Shell asked to pay P1.6B in taxes

The Bureau of Customs (BOC) in Batangas has asked Pilipinas Shell Petroleum Corp. to settle about P1.6 billion in tax liability to the government that allegedly accrued from the company’s misdeclaration of petroleum products imported since last year.

Port of Batangas collector Juan Tan called the attention of Customs Commissioner Angelito Alvarez to the recommendation of a group of BOC examiners who found that Shell had been deliberately skipping payment of duties for gasoline products shipped through the port from June 2010 until last month.

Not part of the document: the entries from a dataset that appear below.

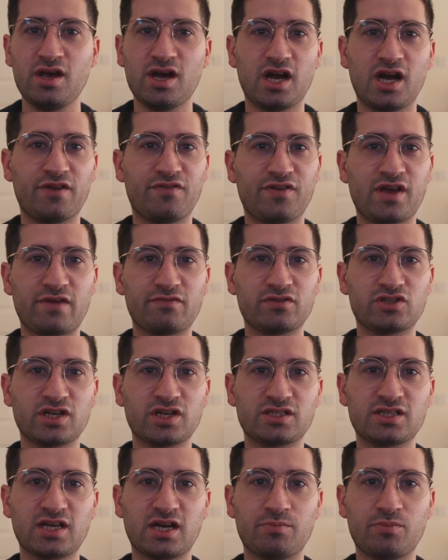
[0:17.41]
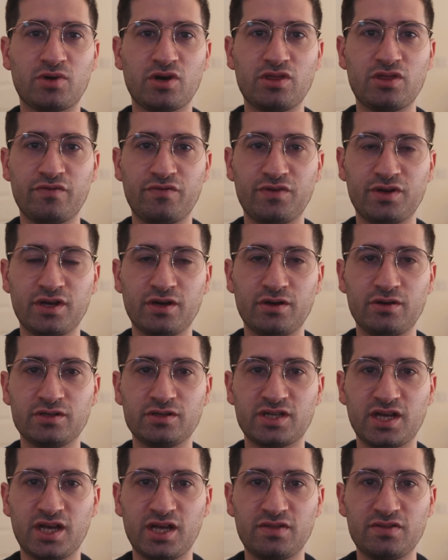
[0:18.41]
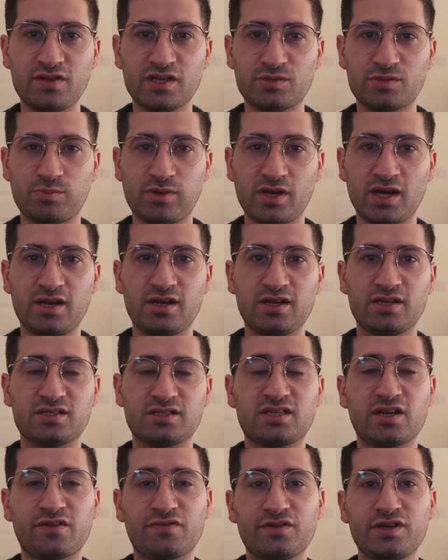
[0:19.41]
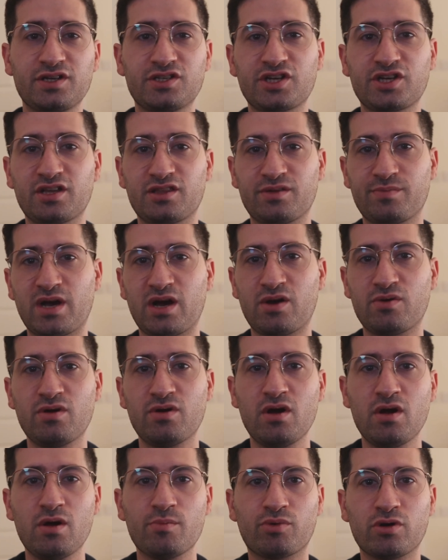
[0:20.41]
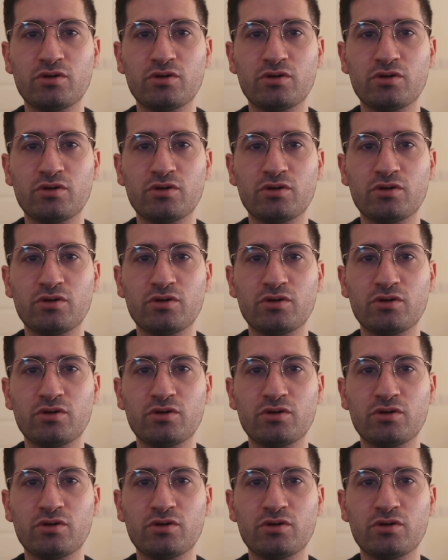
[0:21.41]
And if you haven't checked out my other videos in this playlist, definitely check them out.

“(T)his office concurs with the recommendations therein contained,” Tan said in his June 16 letter, a copy of which was obtained by the Inquirer on Thursday.

The BOC assessors—Ernesto Urbano, Leonardo Peralta, Alexander Atienza, Andresito Abayon, Apolinario Gonzales and Ernan Abario—claimed that the multinational oil firm had been passing off its imported oil products as alkylate, a chemical used as blending component for gasoline.

Under the guidelines of the Department of Finance, blending ingredients for petroleum products such as alkylate are exempted from excise tax and value-added tax.

The assessors said that they started to suspect an anomaly after noting that the oil company had been bringing in alkylate in large volumes.

Since June last year, Shell had been importing an average of nearly 17 million liters of alkylate a month, the customs officials said.

“Blending components are imported in very small volume and only in drums as they are merely used to change the color or to increase the octane rating of gasoline,” they said in their report to Tan.

To find out if the imported chemical was really alkylate, the BOC personnel collected samples from Shell’s oil tankers and depot in Tabangao, Batangas City.

After conducting three “international methods” of determining gasoline products, the BOC declared that “the shipments of Shell… are already gasoline and imported in bulk or in full vessel’s capacity.”